• _Task to complete_
Copy only the lines from the one with "Video frames at" through the end of the records, exactly as they stand. No pictures belong in the copy.

• _Records shown_

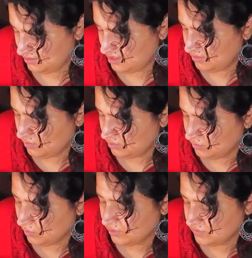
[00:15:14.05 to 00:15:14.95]
anyone who
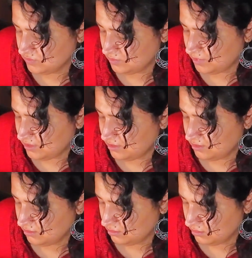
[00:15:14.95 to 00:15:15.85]
wants to be
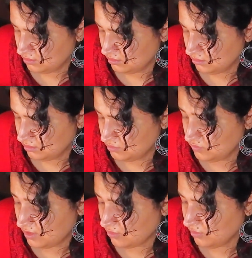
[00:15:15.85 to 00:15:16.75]
do
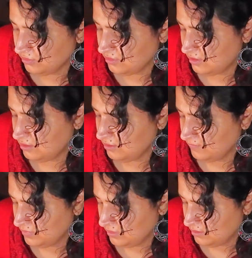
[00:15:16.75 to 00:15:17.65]
their own thing,
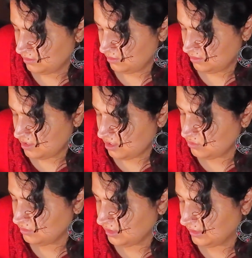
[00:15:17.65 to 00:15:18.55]
yeah,
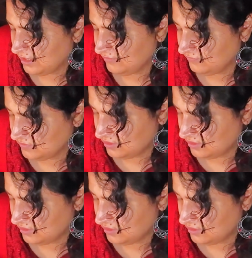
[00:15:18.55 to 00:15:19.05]
you'll get laughed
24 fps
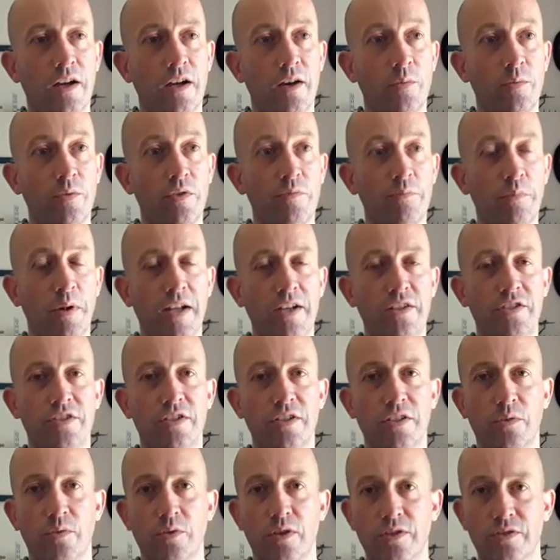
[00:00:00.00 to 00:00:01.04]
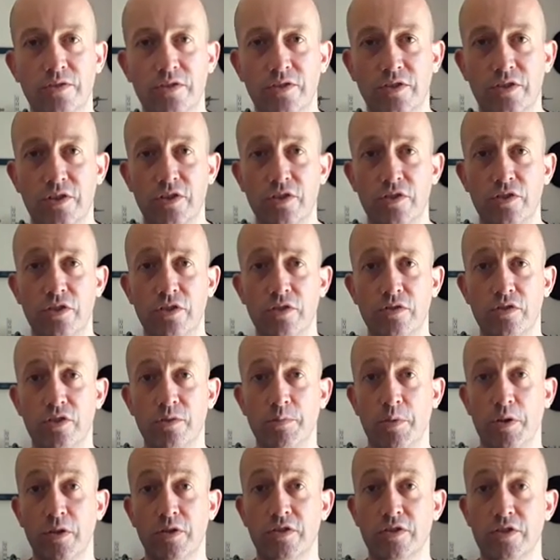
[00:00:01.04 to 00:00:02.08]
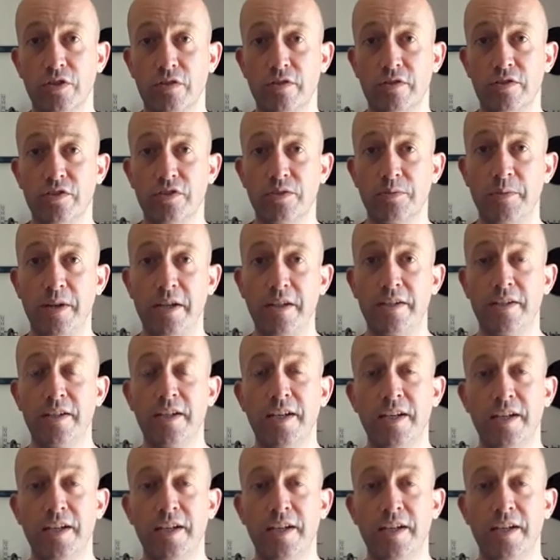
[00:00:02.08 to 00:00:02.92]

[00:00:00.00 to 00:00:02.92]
with plastic ones, because you use your polystyrene cement,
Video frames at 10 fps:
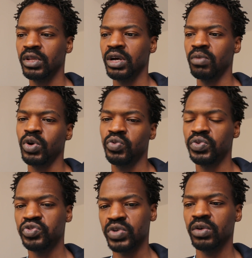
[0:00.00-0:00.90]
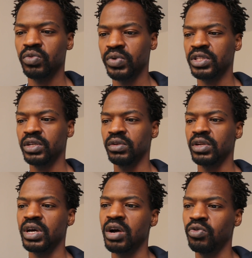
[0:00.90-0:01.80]
um, what we struggle with,
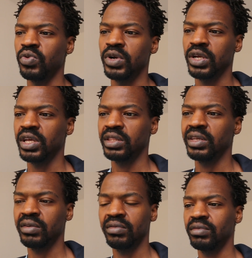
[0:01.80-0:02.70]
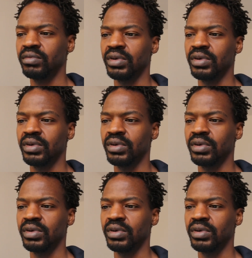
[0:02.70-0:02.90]
and how we want to get there.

• _Answer area_
Video frames at 10 fps:
[0:00.00-0:00.90]
[0:00.90-0:01.80]
um, what we struggle with,
[0:01.80-0:02.70]
[0:02.70-0:02.90]
and how we want to get there.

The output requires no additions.